If Brussels is still not satisfied, it can demand further explanations and eventually take the case to the European Court of Justice, which could then order Britain to repay the money.
Despite having been informed of the risks of fraud relating to the importation of textiles and footwear originating in the People's Republic of China since 2007, and despite having been asked to take appropriate risk control measures, the United Kingdom failed to take action to prevent the fraud.
THE EUROPEAN COMMISSION, on why it is making the demand.
The EU said the March 2017 report by the OLAF anti-fraud office had revealed that importers had "evaded a large amount of customs duties by using fictitious and false invoices and incorrect customs value declarations".

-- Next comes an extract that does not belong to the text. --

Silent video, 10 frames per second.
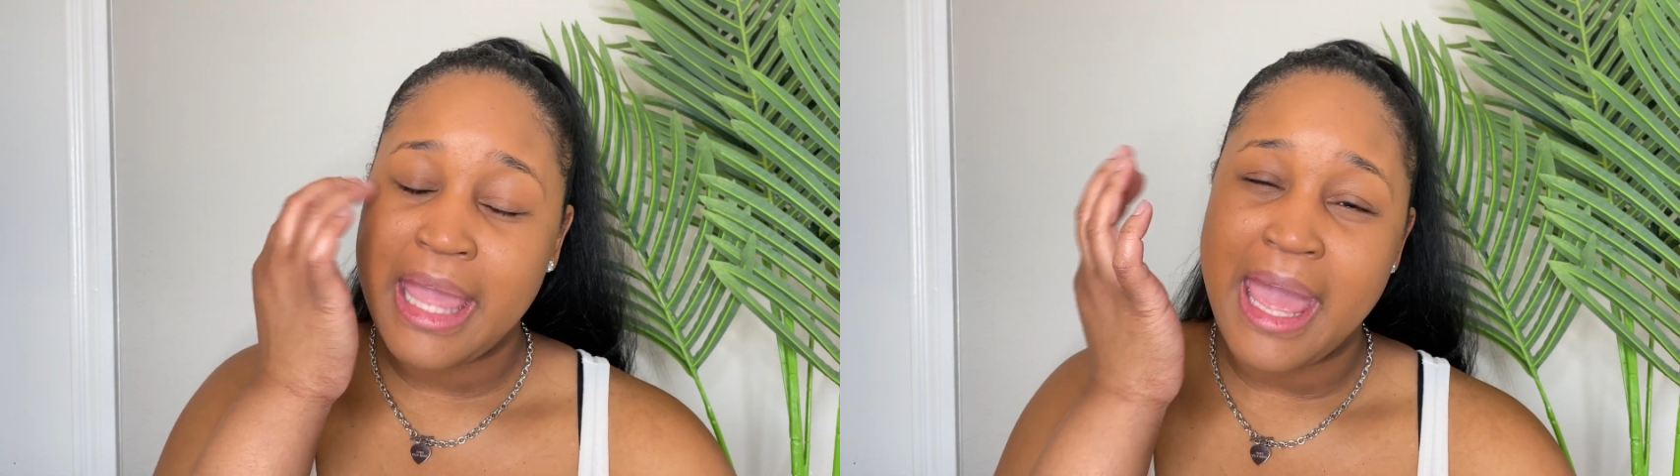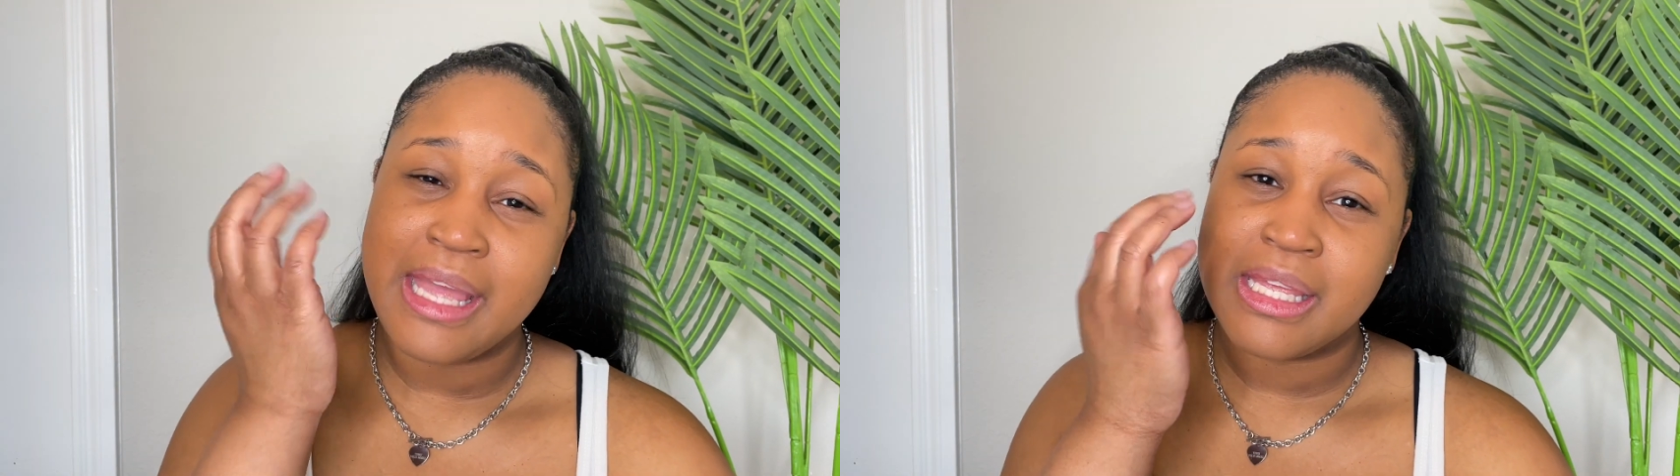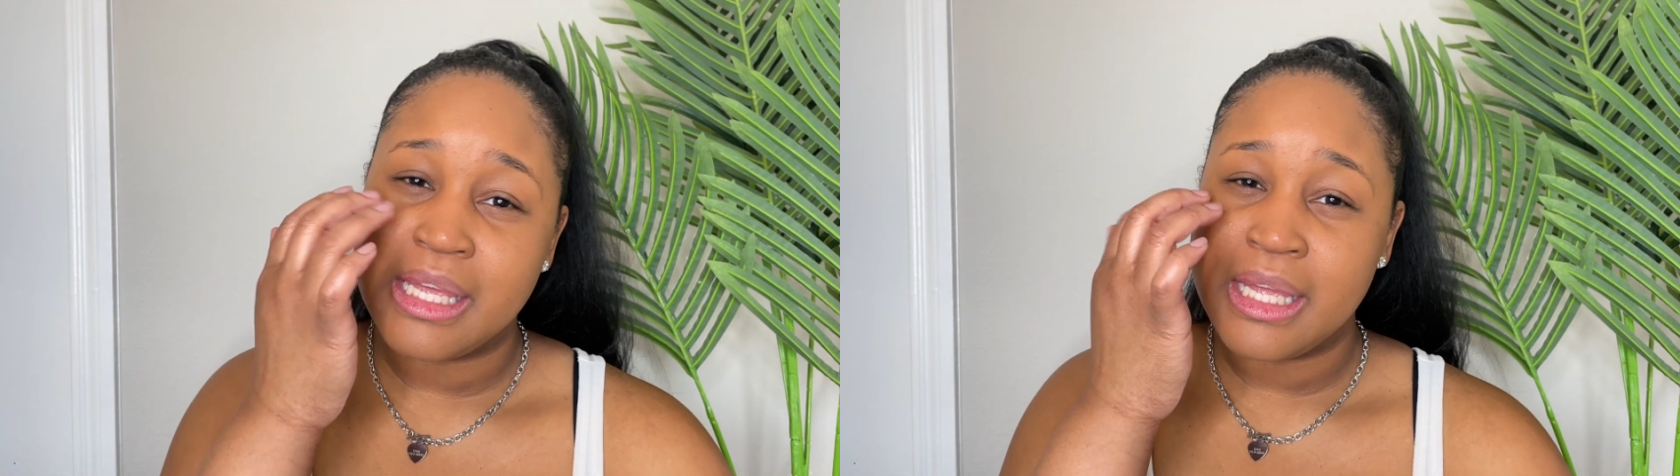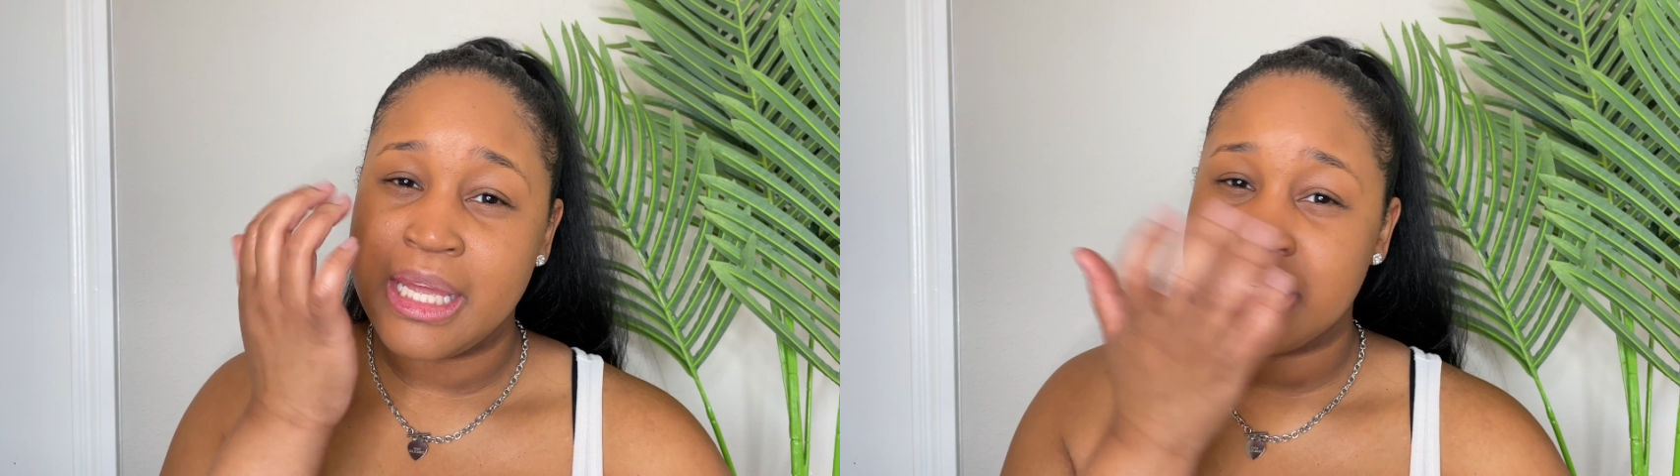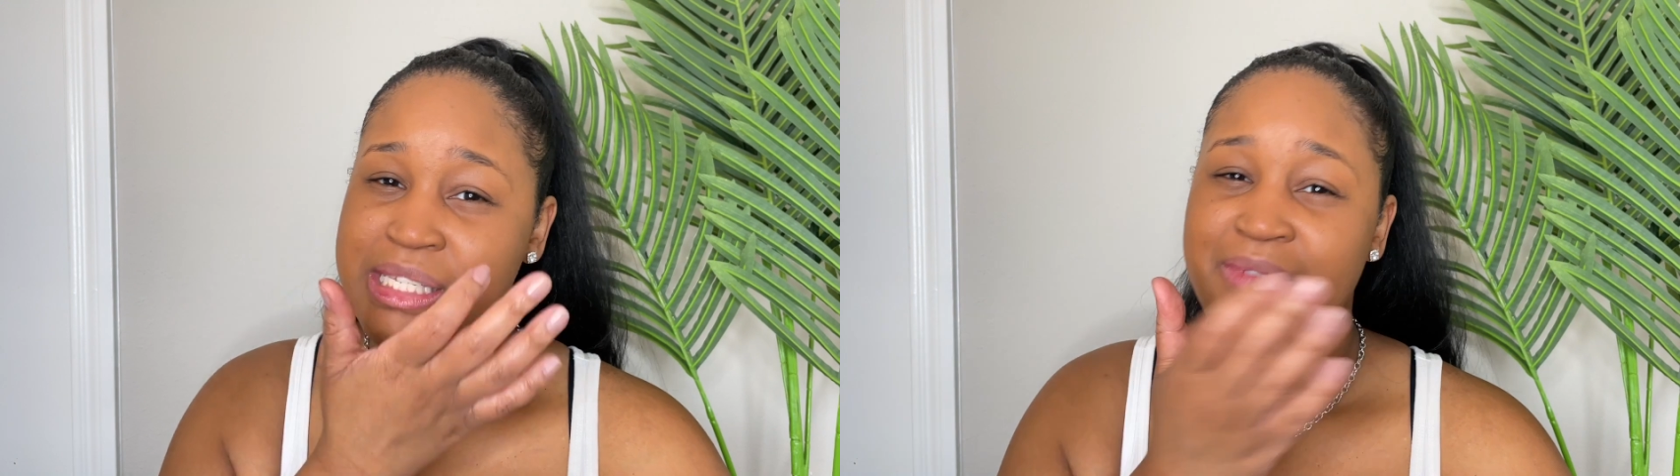cakey
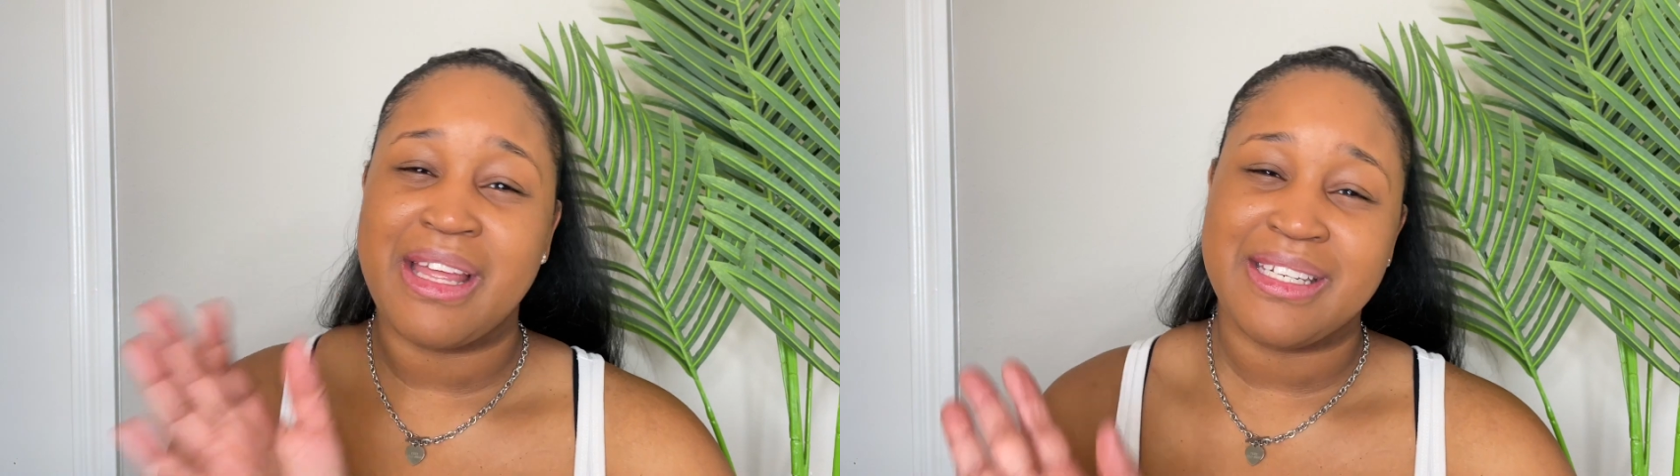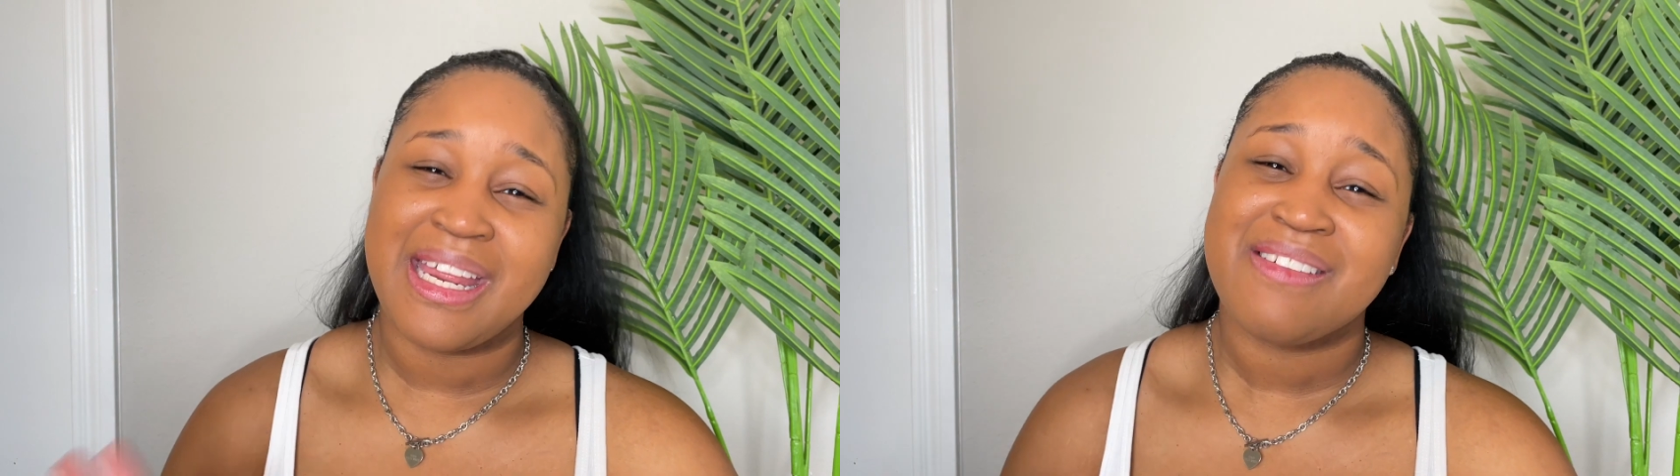and stuff like that.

"Further commission inspections brought to light a dramatic increase of the scale of that undervaluation fraud scheme operating through the hub in the United Kingdom between 2011 and 2017," it said. But Britain failed to take action "despite having been informed of the risks".
OLAF passed its findings to the European Commission one year ago with a formal recommendation that the EU recover the lost duties. "The commission calculates that the infringement of EU legislation by the United Kingdom resulted in losses to the EU budget amounting to €2.7 billion," the EU said.

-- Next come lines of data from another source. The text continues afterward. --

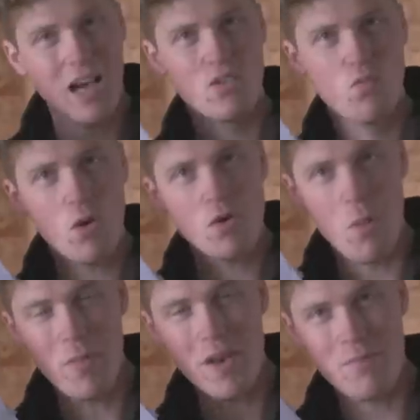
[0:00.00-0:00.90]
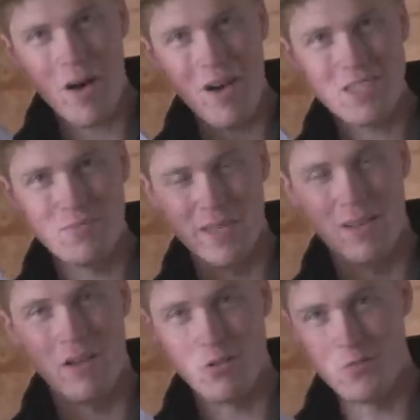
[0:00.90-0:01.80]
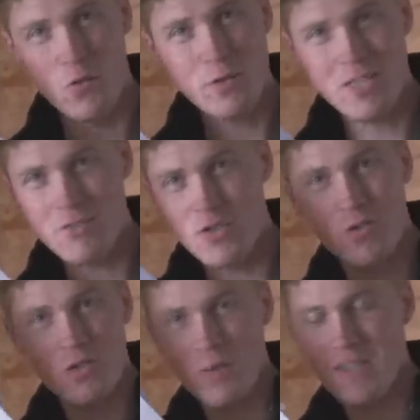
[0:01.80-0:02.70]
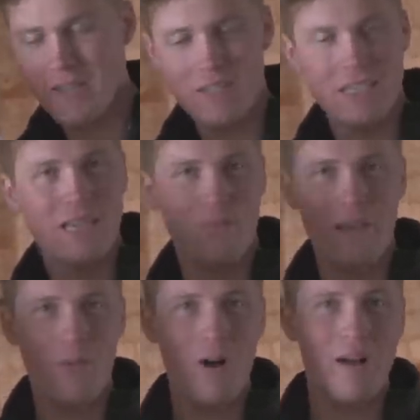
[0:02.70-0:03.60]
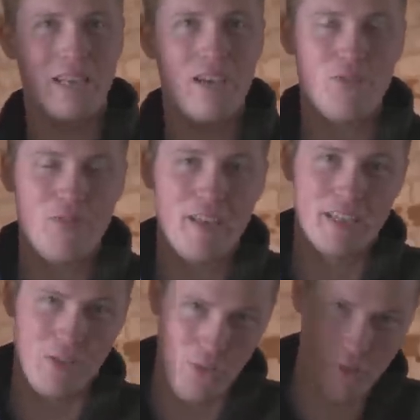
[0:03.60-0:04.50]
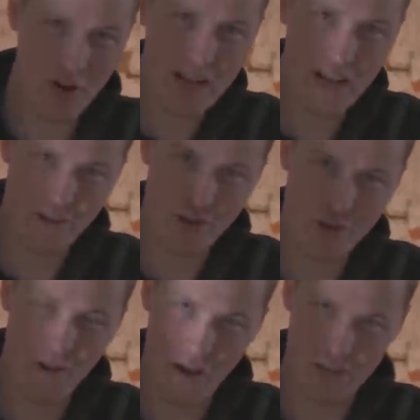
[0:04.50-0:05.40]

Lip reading: As of 1 minute past midnight on the 14th of June 2019, we were given these three new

Last year, the British government rejected the report and insisted Britain was tough on fraud. Britain has said it will leave the EU's customs union and single market after Brexit in favour of a new arrangement whose shape will be determined in negotiations in coming months, reported AFP.
EU President Donald Tusk on Wednesday rebuffed British Prime Minister Theresa May's hopes of the "deepest possible" post-Brexit trading relations, saying a standard free trade deal was the most Britain could get given its own conditions.
Mrs May used a speech last week to call for an EU-UK deal that worked "more fully than any free-trade agreement anywhere in the world today". But she acknowledged it was time to face "hard facts" about the economic consequences of Britain's shock 2016 vote to leave.